Of the regular cast, I've mentioned Davison already. Given the number of elements vying for screen time already in 'Mawdryn Undead', Sarah Sutton and Janet Fielding get relatively little to do, but when they are used, Grimwade uses them well. By keeping them largely together their different personalities can be exploited; thus, they get to meet Mawdryn and the Brigadier as a pair, which means that Tegan's automatic distrust of Mawdryn contrasts with Nyssa's natural desire to help those in need, and at the same time Nyssa's scientific background is well used throughout the script. Her ability to chip in when the Doctor is spouting explanations results in three way conversations between the TARDIS crew members which makes it seem less obvious that Doctor is explaining the plot to the audience through his companions. 

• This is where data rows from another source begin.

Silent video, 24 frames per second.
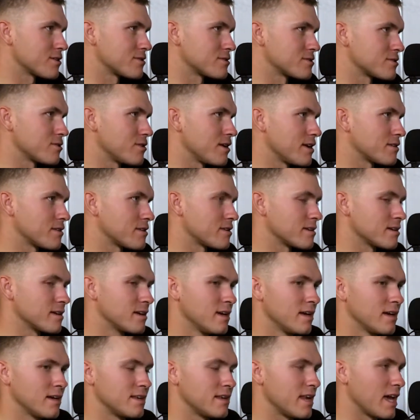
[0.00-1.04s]
so you have to
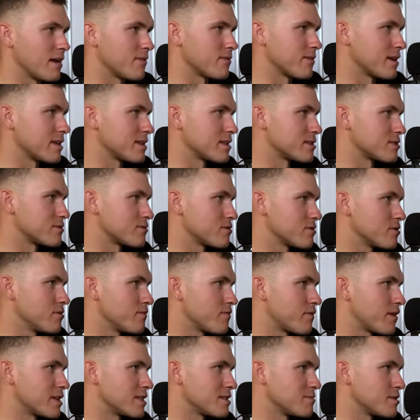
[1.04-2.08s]
navigate this room,
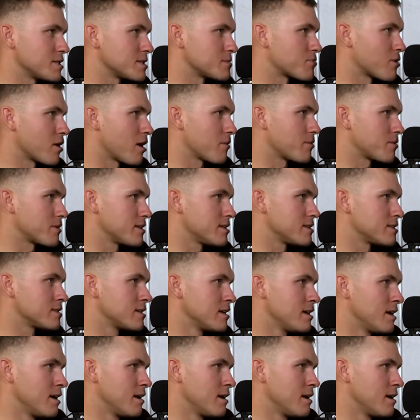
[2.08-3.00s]
find the best properties,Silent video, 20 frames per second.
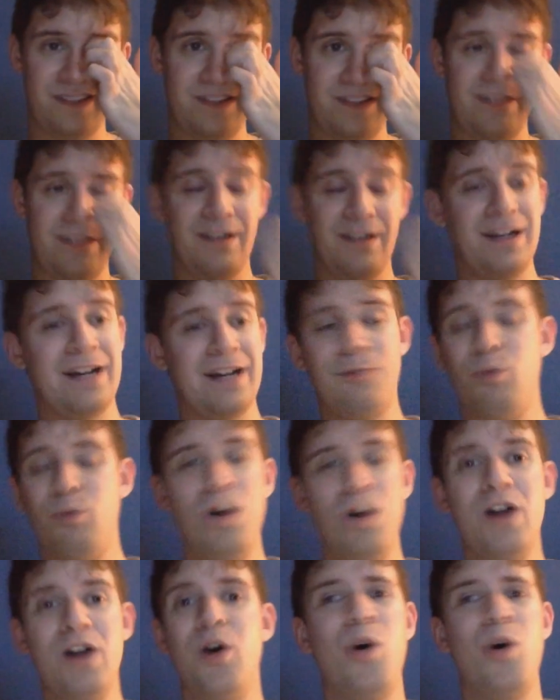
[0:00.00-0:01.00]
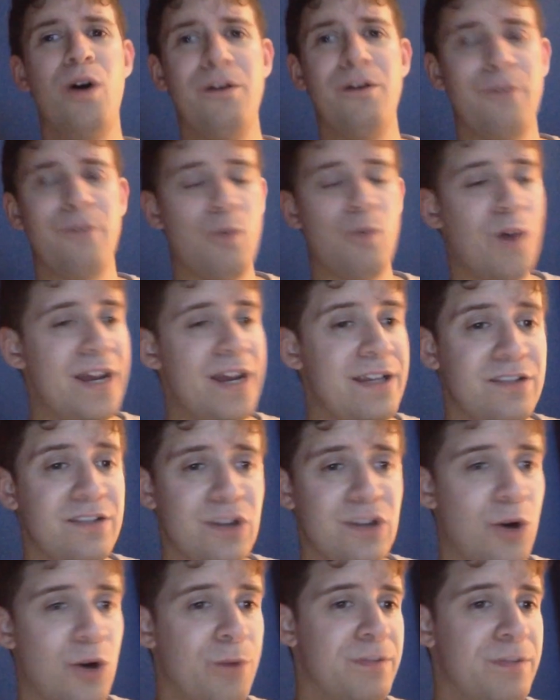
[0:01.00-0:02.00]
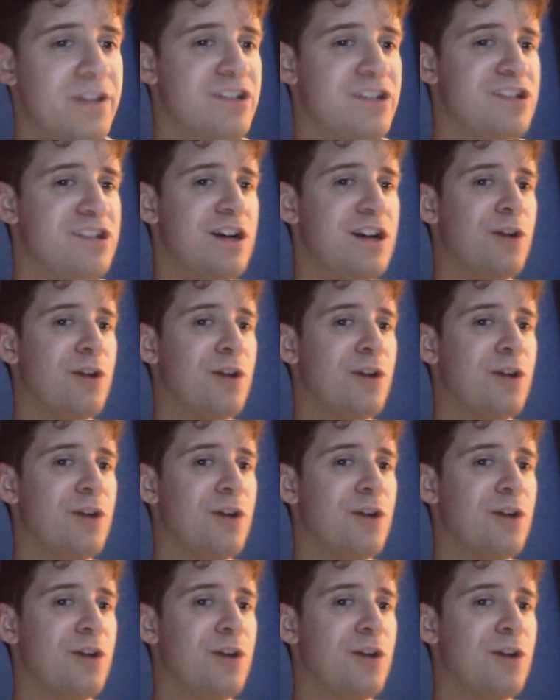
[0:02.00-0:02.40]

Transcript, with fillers: God, what an awful way to open the show.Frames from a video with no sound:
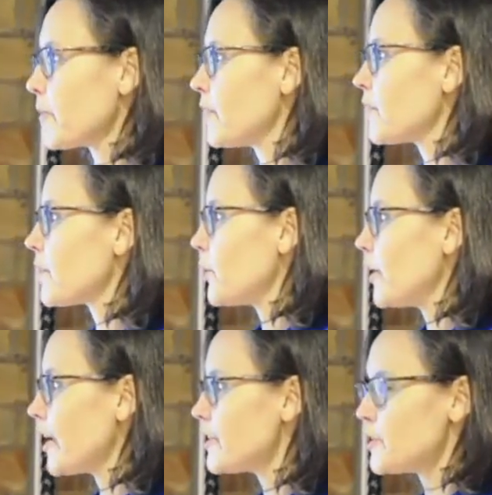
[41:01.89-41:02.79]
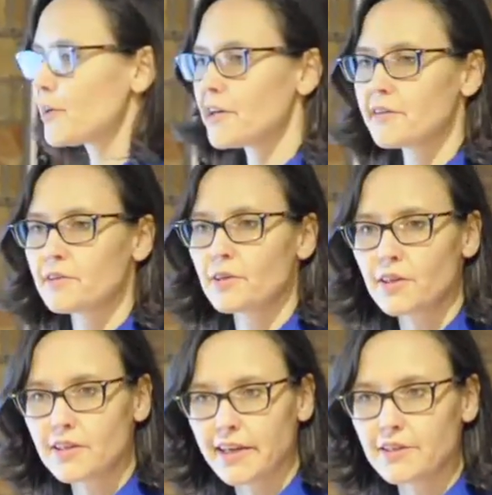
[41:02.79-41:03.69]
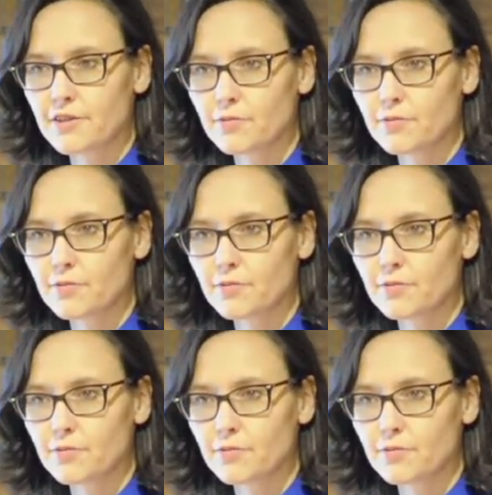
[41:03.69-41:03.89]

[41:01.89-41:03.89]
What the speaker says: And the thyroid antibodies are a good gauge of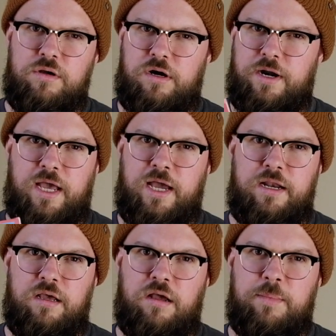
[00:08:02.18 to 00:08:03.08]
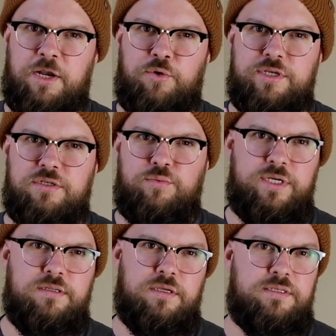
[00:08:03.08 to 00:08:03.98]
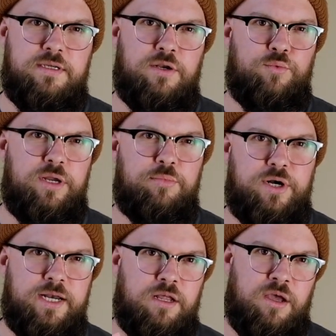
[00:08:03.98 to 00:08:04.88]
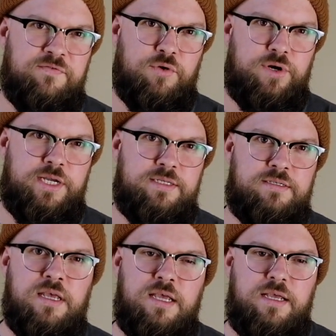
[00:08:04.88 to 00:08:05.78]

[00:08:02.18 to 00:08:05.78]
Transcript: or not. I know he just recently did a reprint of Grease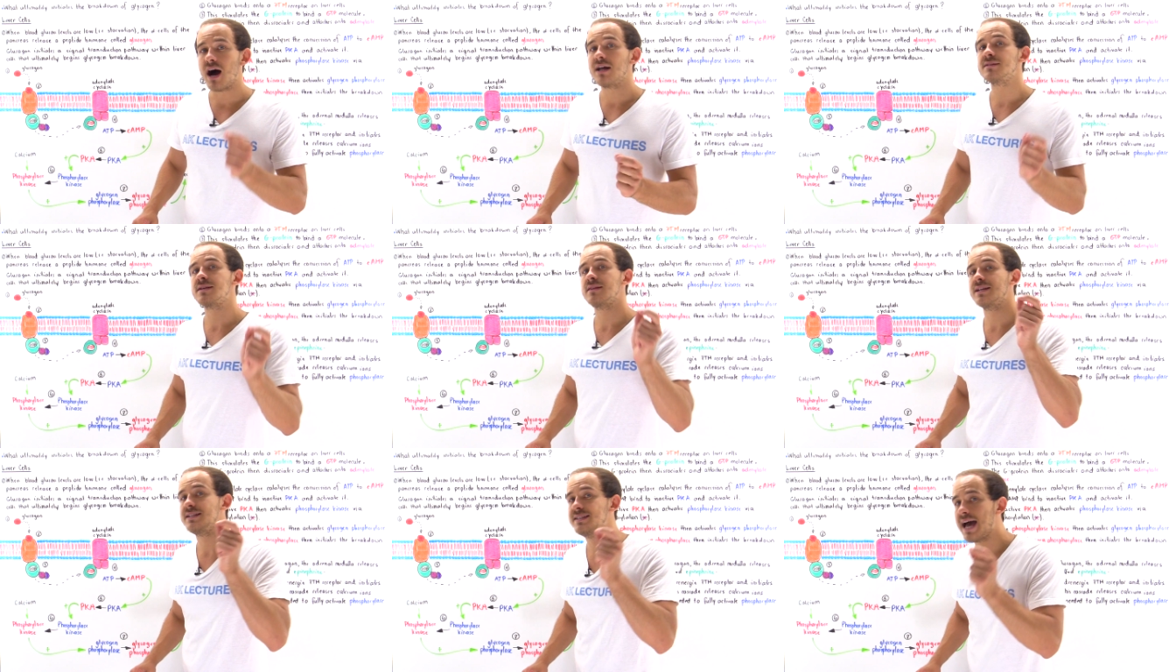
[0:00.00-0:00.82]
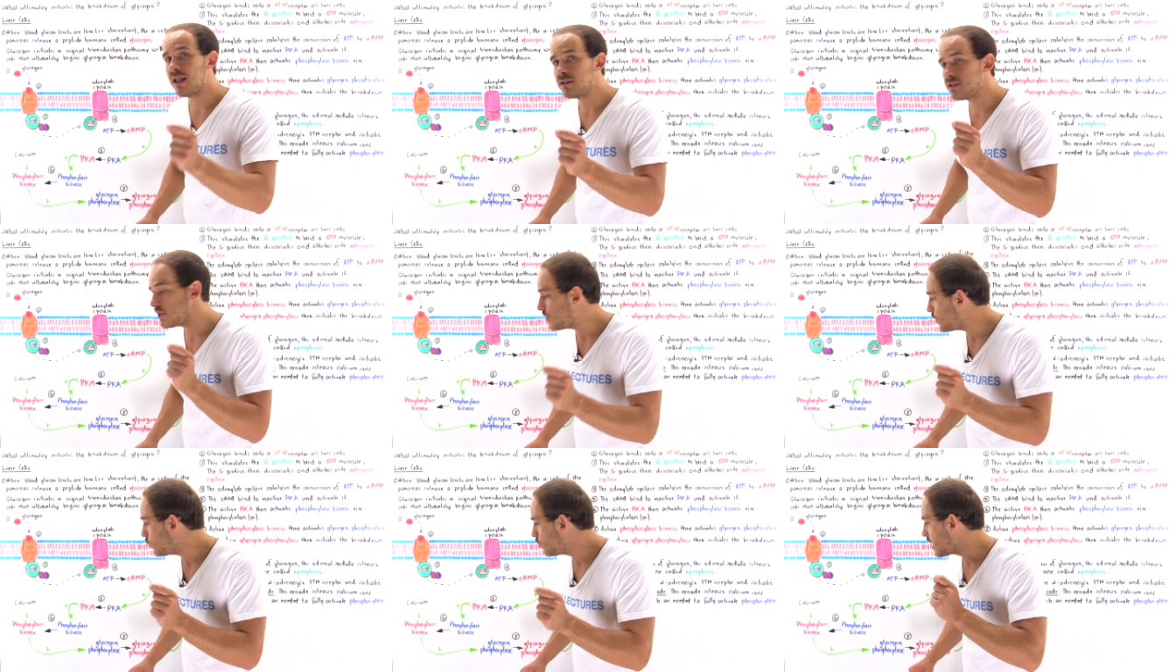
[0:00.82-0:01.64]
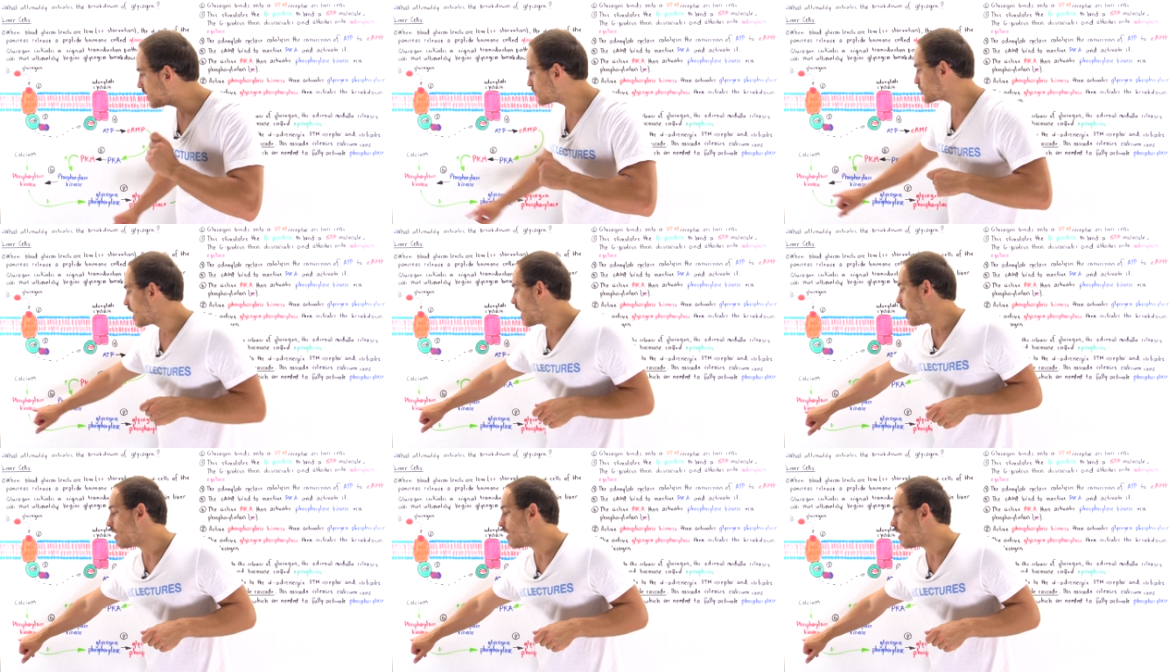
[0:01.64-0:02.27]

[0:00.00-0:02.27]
onto the delta units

The production of 'Mawdryn Undead' is generally quite impressive; Peter Moffatt's direction is competent if unspectacular, but the location filming greatly benefits the story. The sets too are rather good; those for the school interior nicely match the exterior, and those used for Mawdryn's sets capture the cold grandeur suggested by the script. This contributes to an air of eeriness on board the ship that works particularly well in Episode One, and the incidental score helps. Paddy Kingsland's score is effective throughout, except for some silly music when Turlough is driving the Brigadier's car at the start of Episode One. The costumes used for the mutants are very effective, although exactly how Mawdryn obtains an outfit identical to those of his brethren having been carried into the TARDIS in charred rags is a question left unanswered… My only real criticism of 'Mawdryn Undead' is the propensity for technobabble, with talk of warp ellipses and Mawdryn's constant mutation little more than gibberish. The most obvious example if when Tegan and Nyssa become infected; the nature of their infection is very obviously glossed over, with even the Doctor explaining that he doesn't know why he and the Brigadier are immune. Poor explanations mean less technobabble, which is fine, but the fact that travel in the TARDIS seems to affect them differently to Mawdryn once they are infected remains niggling plot hole. But this is a trivial criticism; on the whole, 'Mawdryn Undead' is a rewarding story and one that is deserving of far greater appreciation than it usually gets.